You can get a great watch for £100. Most watches you will be looking at in this range are 'quartz' watches (battery powered), and while there is nothing wrong with those (I have a couple), you can also get a couple of automatic watches in your price range (movement powered, sweeping second hand). Automatic watches are normally much more expensive than quartz, but you can get some nice Eastern made watches.

I have an Orient Mako which is a diver style watch, and i tend to swap between a bracelet and a black leather rallye style strap. It feels much higher quality than the price would suggest (£85) and I wear it most days.





The bracelet is good quality, doesn't rattle, doesn't pinch hairs and has micro adjustment for the perfect fit.

I bought it from a German website: https://www.schoeneuhren.de/uhren-n...aucheruhr-professional-diver-cem65001b/a-830/

Great service, quick delivery and at the moment, the exchange rate is in your favour.

Another option is to go for a well regarded Homage watch.
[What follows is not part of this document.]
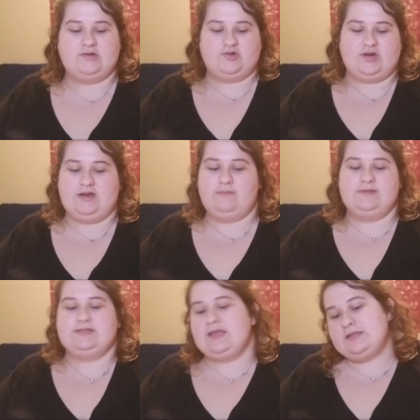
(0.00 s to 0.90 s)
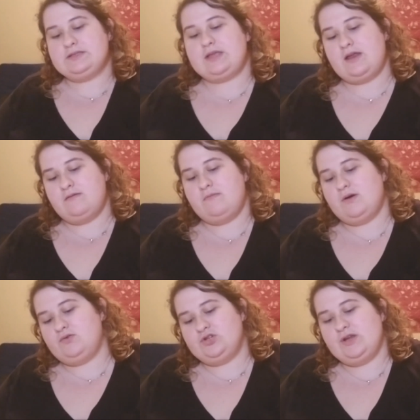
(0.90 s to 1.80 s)
dreams get set in
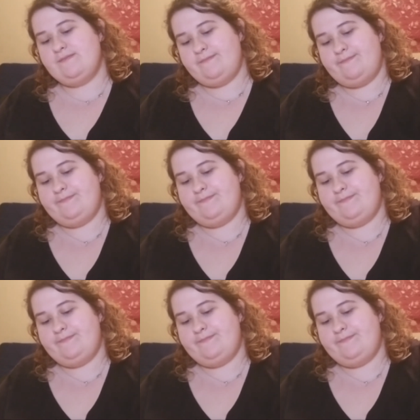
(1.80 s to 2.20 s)
motion,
Eastern brands sometimes make 'design copies' (not really fakes as they don't have the manufacturer names on the dials), but have nice Japanese automatic movements in them. A couple I really like are homages to the lovely Panerai and the IWC Big Pilot;

Panerai Homage by Mariana Militaire
http://www.ebay.co.uk/itm/251959696592?_trksid=p2060353.m1438.l2649&ssPageName=STRK:MEBIDX:IT

IWC Big Pilot Homage by Alpha
http://www.ebay.co.uk/itm/161697021574?_trksid=p2060353.m1438.l2649&ssPageName=STRK:MEBIDX:IT

IWC Portuguese Homage by Parnis
http://www.ebay.co.uk/itm/171641401917?_trksid=p2060353.m1438.l2649&ssPageName=STRK:MEBIDX:IT

All of the above three are good quality watches and have decent movements. Good quality straps are available which make them feel and look more expensive than they really are.

As these are all well within the budget, I wouldn't be looking at a 'fashion' brand watch from Fossil, D&G, Armani or anything like that.
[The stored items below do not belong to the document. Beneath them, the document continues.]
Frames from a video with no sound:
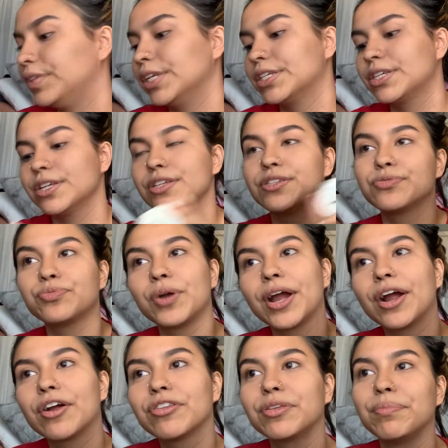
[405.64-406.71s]
This is
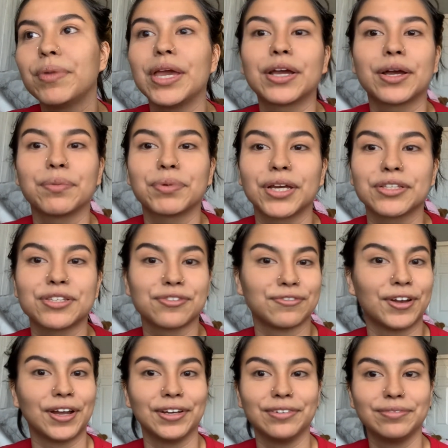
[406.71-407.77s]
where the makeup gets
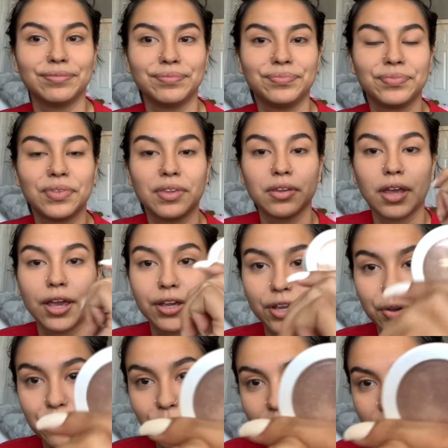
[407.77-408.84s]
fun. I go
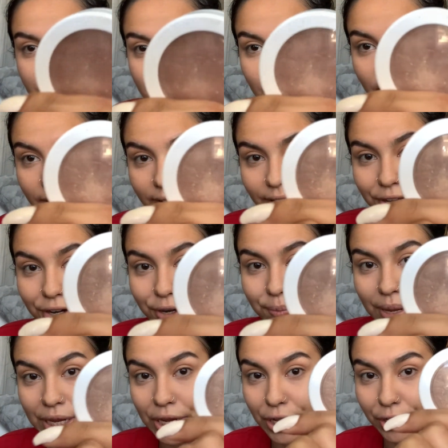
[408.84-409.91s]
in with this highlighter
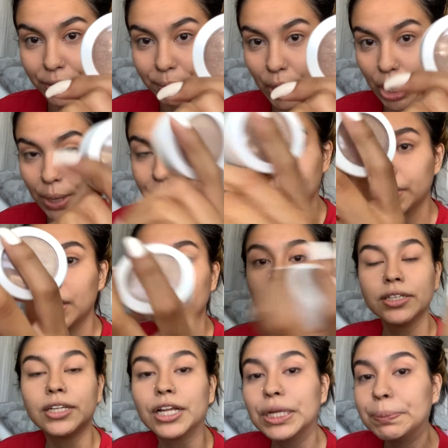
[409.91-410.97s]
by ColourPop.
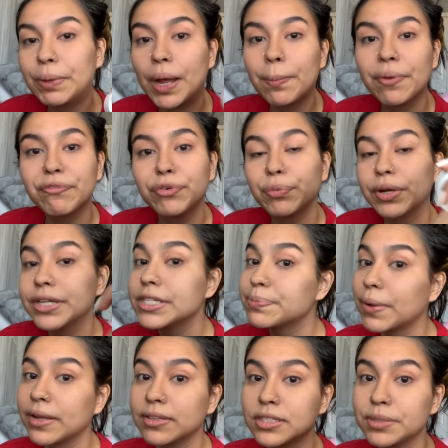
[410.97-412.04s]
ColourPop, if you want to
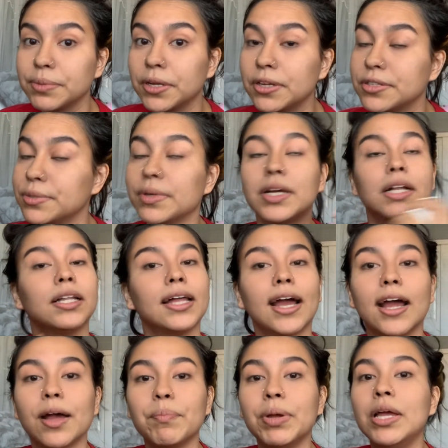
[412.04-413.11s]
sponsor me or do a
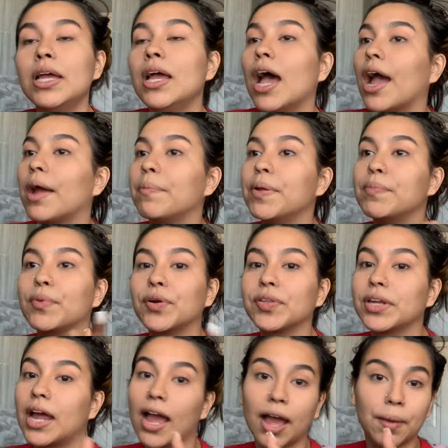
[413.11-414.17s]
collab, I'd be more
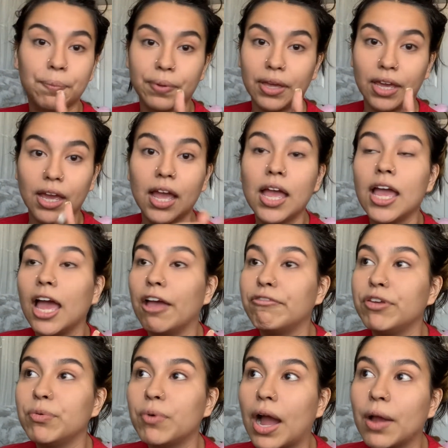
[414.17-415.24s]
than happy.
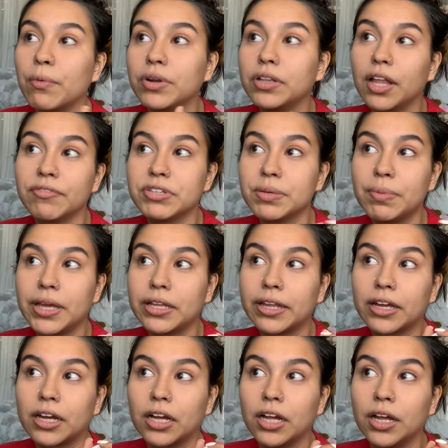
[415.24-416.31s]
I would love to make
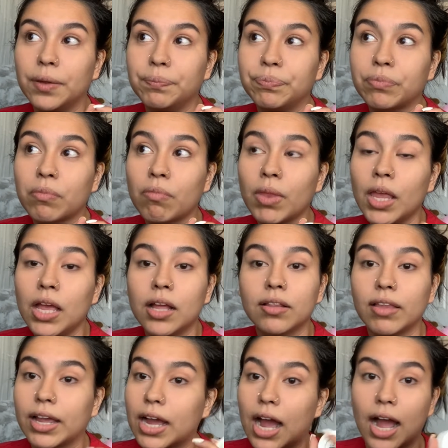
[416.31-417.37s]
like a
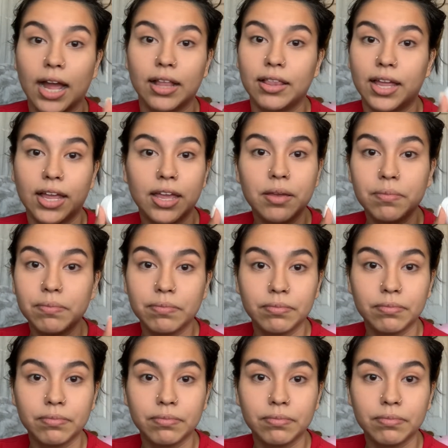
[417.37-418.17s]
highlighter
Hope this helps, and keep us posted.
Jon


----------



## nichol4s (Jun 16, 2012)

£150 will get you a nice seiko automatic.


----------



## nbray67 (Mar 22, 2012)

Citizen Eco Drive's are nice.

Skagen do some stylish watches for the money too, very thin cases which sit neatly on the wrist.


----------



## lobotomy (Jun 23, 2006)

As JBirchy suggests it will most likely be a Quartz movement for that price range, but to be fair, the Japanese Quartz movements are super accurate... so far as a "timepiece" goes it will do exactly what you want it to and hold time really well!

A couple I quite like:

David Ericsson VOID V03 (*£135*)
















Braun BN0032 (*£125*)
















Skagen Ancher (*£155*)
















It gets really quite difficult to chose a watch if your budget was slightly higher £200-£300... There's so many nice watches in that range that I'd like at the moment :argie:

Then obviously you get into another tier... then another... then another...


----------



## CarPro.UK (Nov 22, 2011)

I'm a big fan of the MVMT watches, 
http://www.mvmtwatches.com/

$100 free worldwide shipping (I have the white/silver and the all black)
Miyota movement, good build quality and feel high end.

Cheers
Craig


----------



## Kimo (Jun 7, 2013)

CarPro.UK said:


> I'm a big fan of the MVMT watches,
> http://www.mvmtwatches.com/
> 
> $100 free worldwide shipping (I have the white/silver and the all black)
> ...


Really like the look of them but seen lots of people slaying them so haven't taken the plunge yet


----------



## lobotomy (Jun 23, 2006)

CarPro.UK said:


> I'm a big fan of the MVMT watches,
> http://www.mvmtwatches.com/
> 
> $100 free worldwide shipping (I have the white/silver and the all black)
> ...





Kimo said:


> Really like the look of them but seen lots of people slaying them so haven't taken the plunge yet


I've got the black and Tan MVMT watch. It's a decent looking watch for a cheap price. I got 20% off during one of their holiday promotions last year... though I then got stung over £18 for royal Mail "handling charges" and customs 

People comment on it a lot, but to me c/w other watches it does feel relatively cheap.


----------



## DJ X-Ray (Sep 2, 2012)

For that money G-Shock all day


----------



## litcan91 (Mar 16, 2013)

I'm very happy with my Rotary (3-4 years now), have a look at what they've got in your price range. I think they still come with lifetime warranty if serviced with Rotary.


----------



## cossiecol (Jun 29, 2014)

Kimo said:


> Really like the look of them but seen lots of people slaying them so haven't taken the plunge yet


Took a look at them, really like the look of the watches and seem a good price, just trying to justify another watch now....


----------



## m1pui (Jul 24, 2009)

I'd probably swing with a G-Shock or Edifice. Get used to wearing one on a regular basis then maybe you'll want to aim to something a bit nicer in a few years.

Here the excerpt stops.